Task input
===============

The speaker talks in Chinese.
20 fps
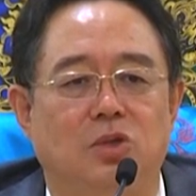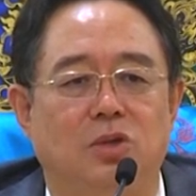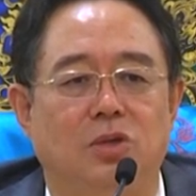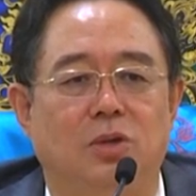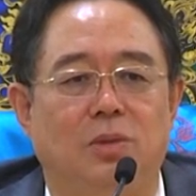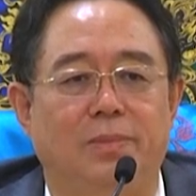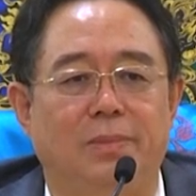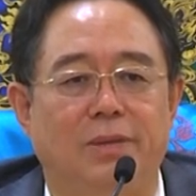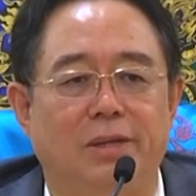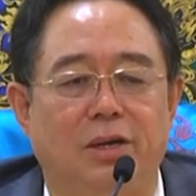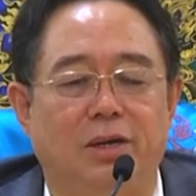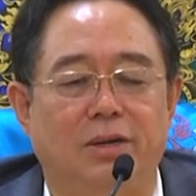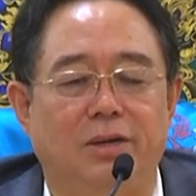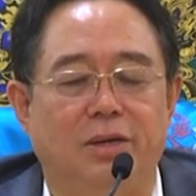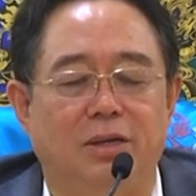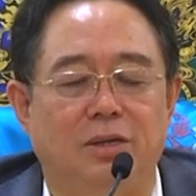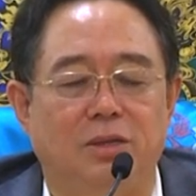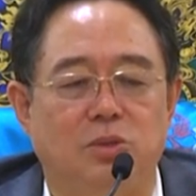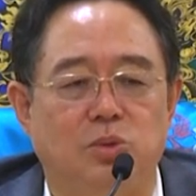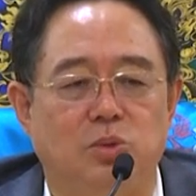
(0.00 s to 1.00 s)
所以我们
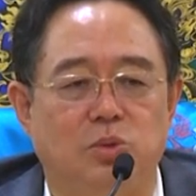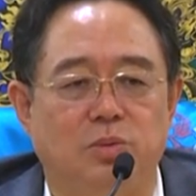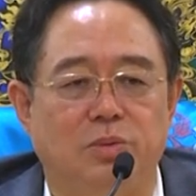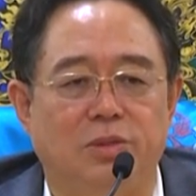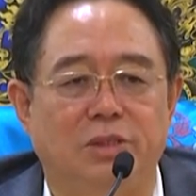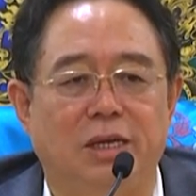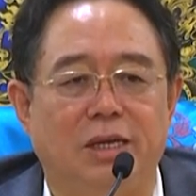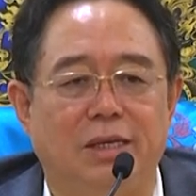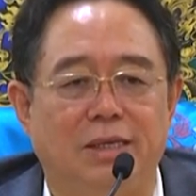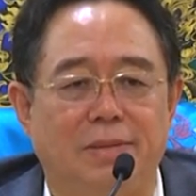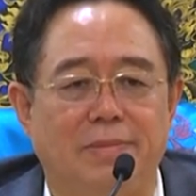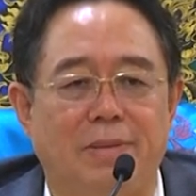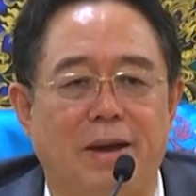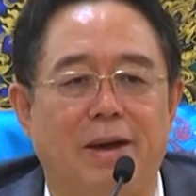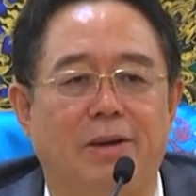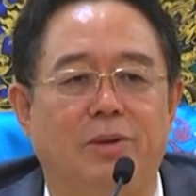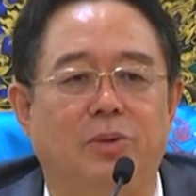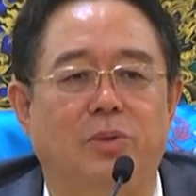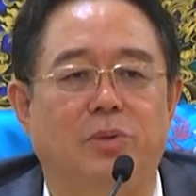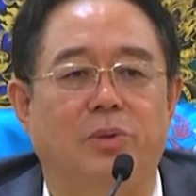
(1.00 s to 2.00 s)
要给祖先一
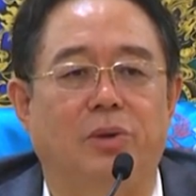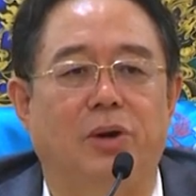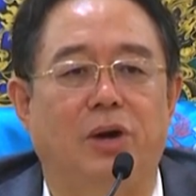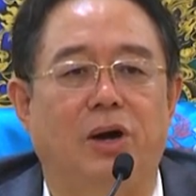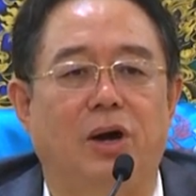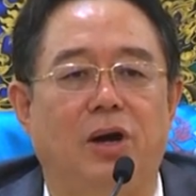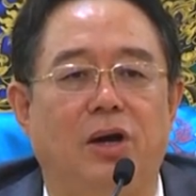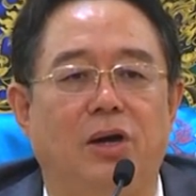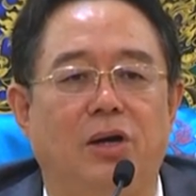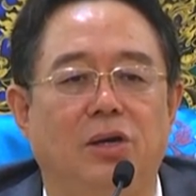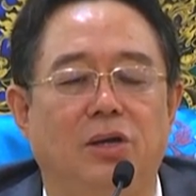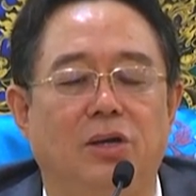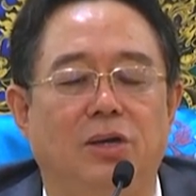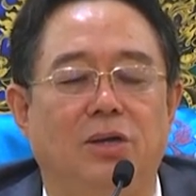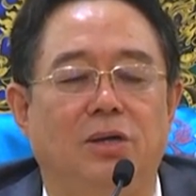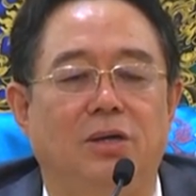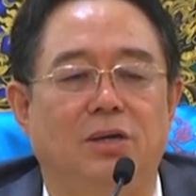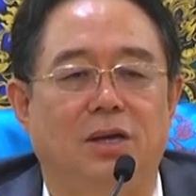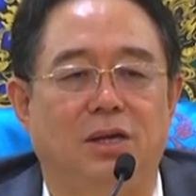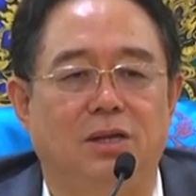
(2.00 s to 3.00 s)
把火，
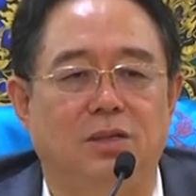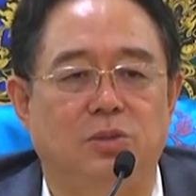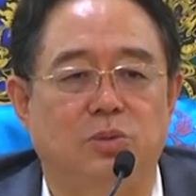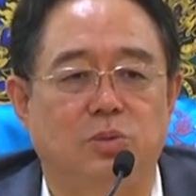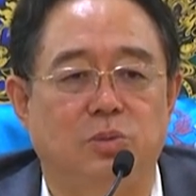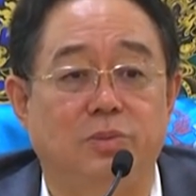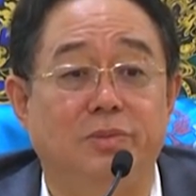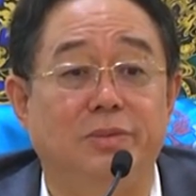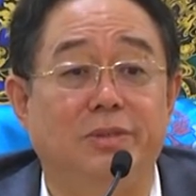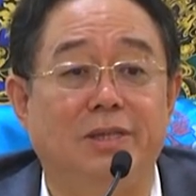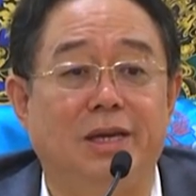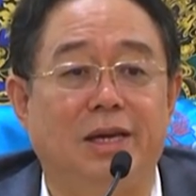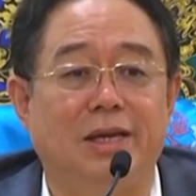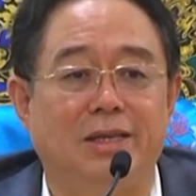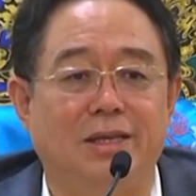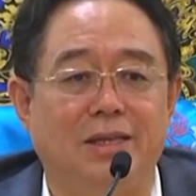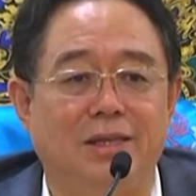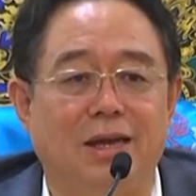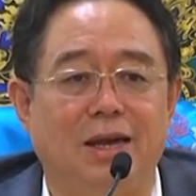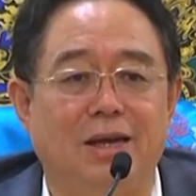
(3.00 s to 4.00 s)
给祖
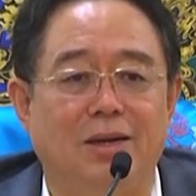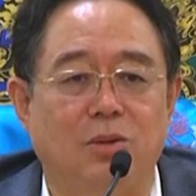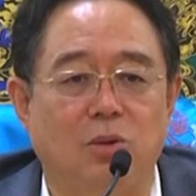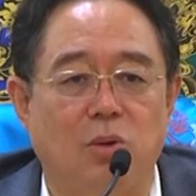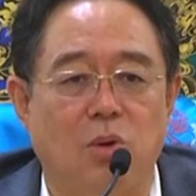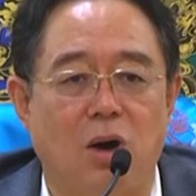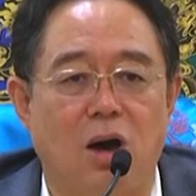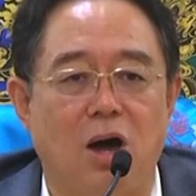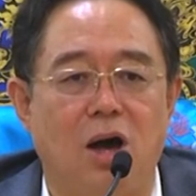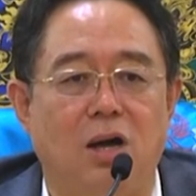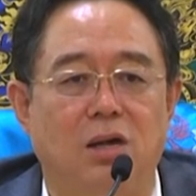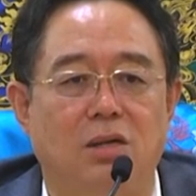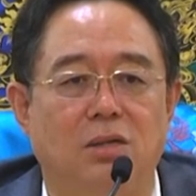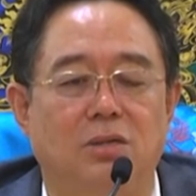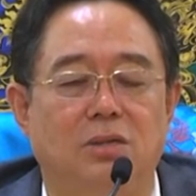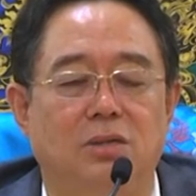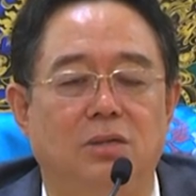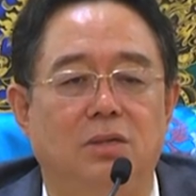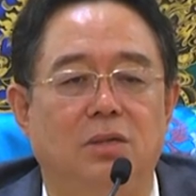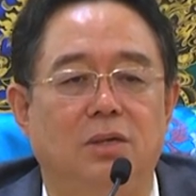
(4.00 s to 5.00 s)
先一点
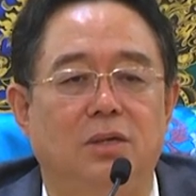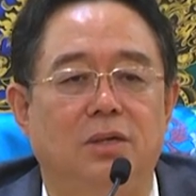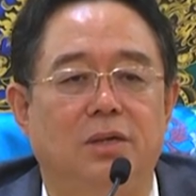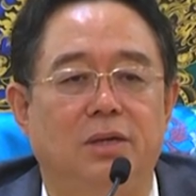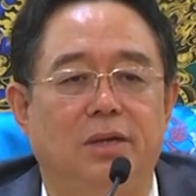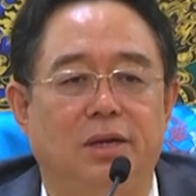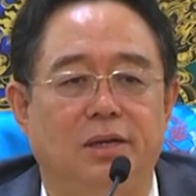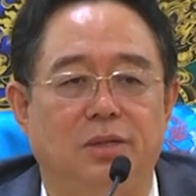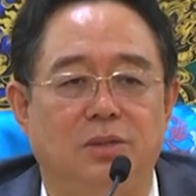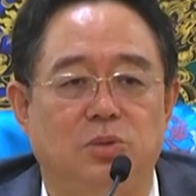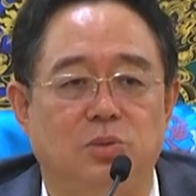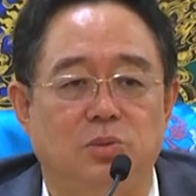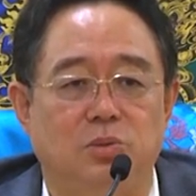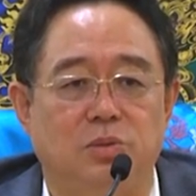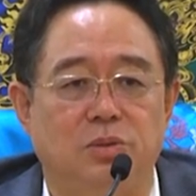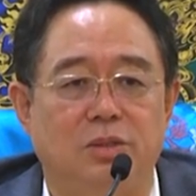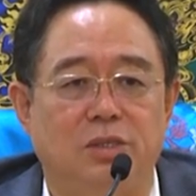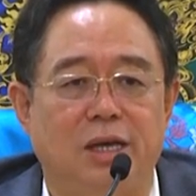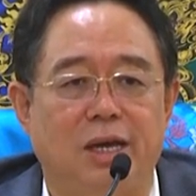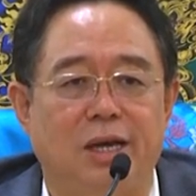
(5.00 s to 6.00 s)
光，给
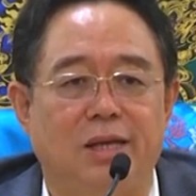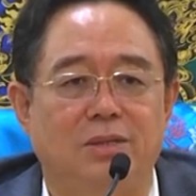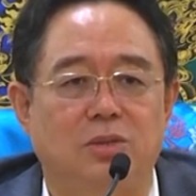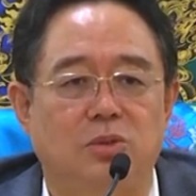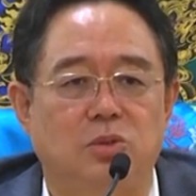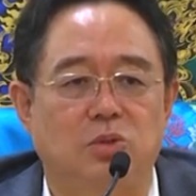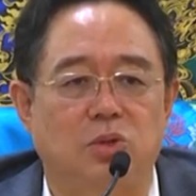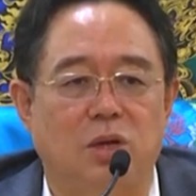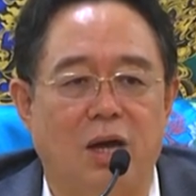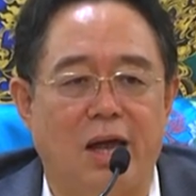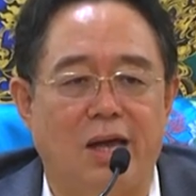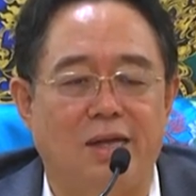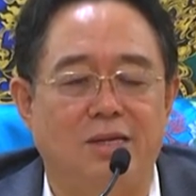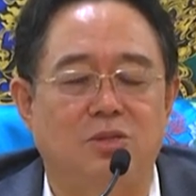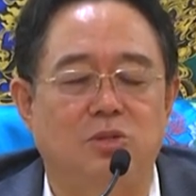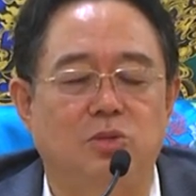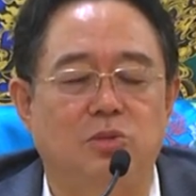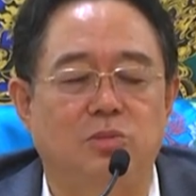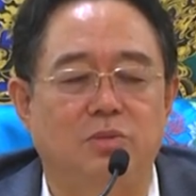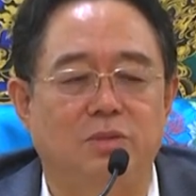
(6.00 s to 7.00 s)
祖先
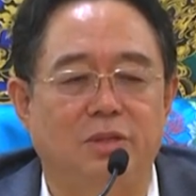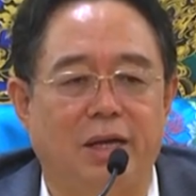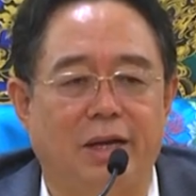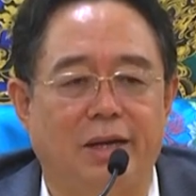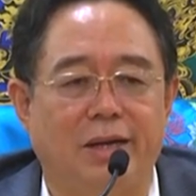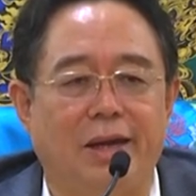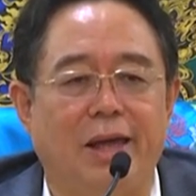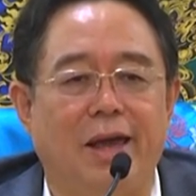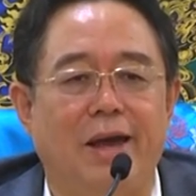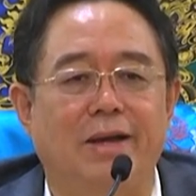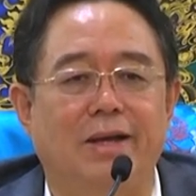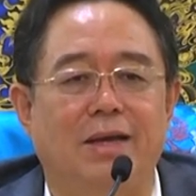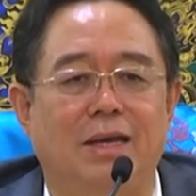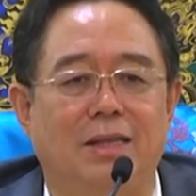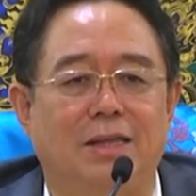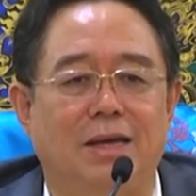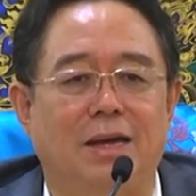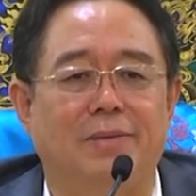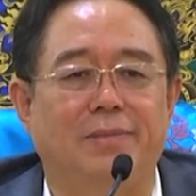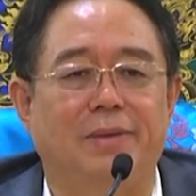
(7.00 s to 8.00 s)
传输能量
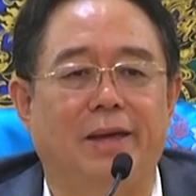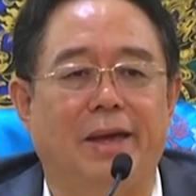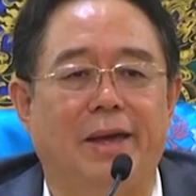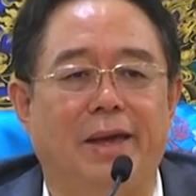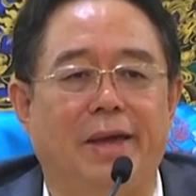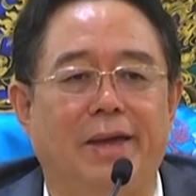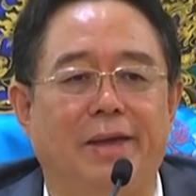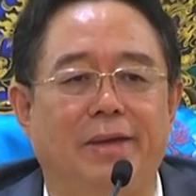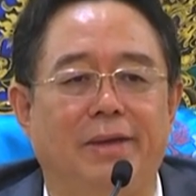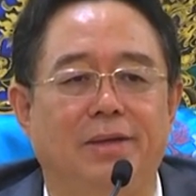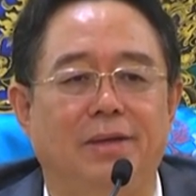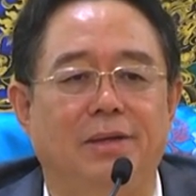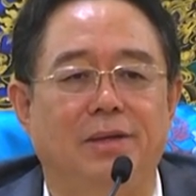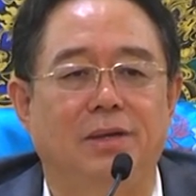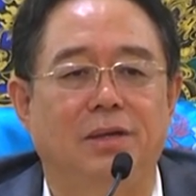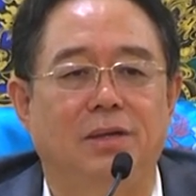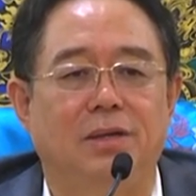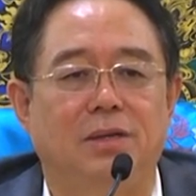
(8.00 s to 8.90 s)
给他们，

===============

What is needed
Each record above goes into the copy word for word; the pictures do not.

Response to the exercise
The speaker talks in Chinese.
20 fps
(0.00 s to 1.00 s)
所以我们
(1.00 s to 2.00 s)
要给祖先一
(2.00 s to 3.00 s)
把火，
(3.00 s to 4.00 s)
给祖
(4.00 s to 5.00 s)
先一点
(5.00 s to 6.00 s)
光，给
(6.00 s to 7.00 s)
祖先
(7.00 s to 8.00 s)
传输能量
(8.00 s to 8.90 s)
给他们，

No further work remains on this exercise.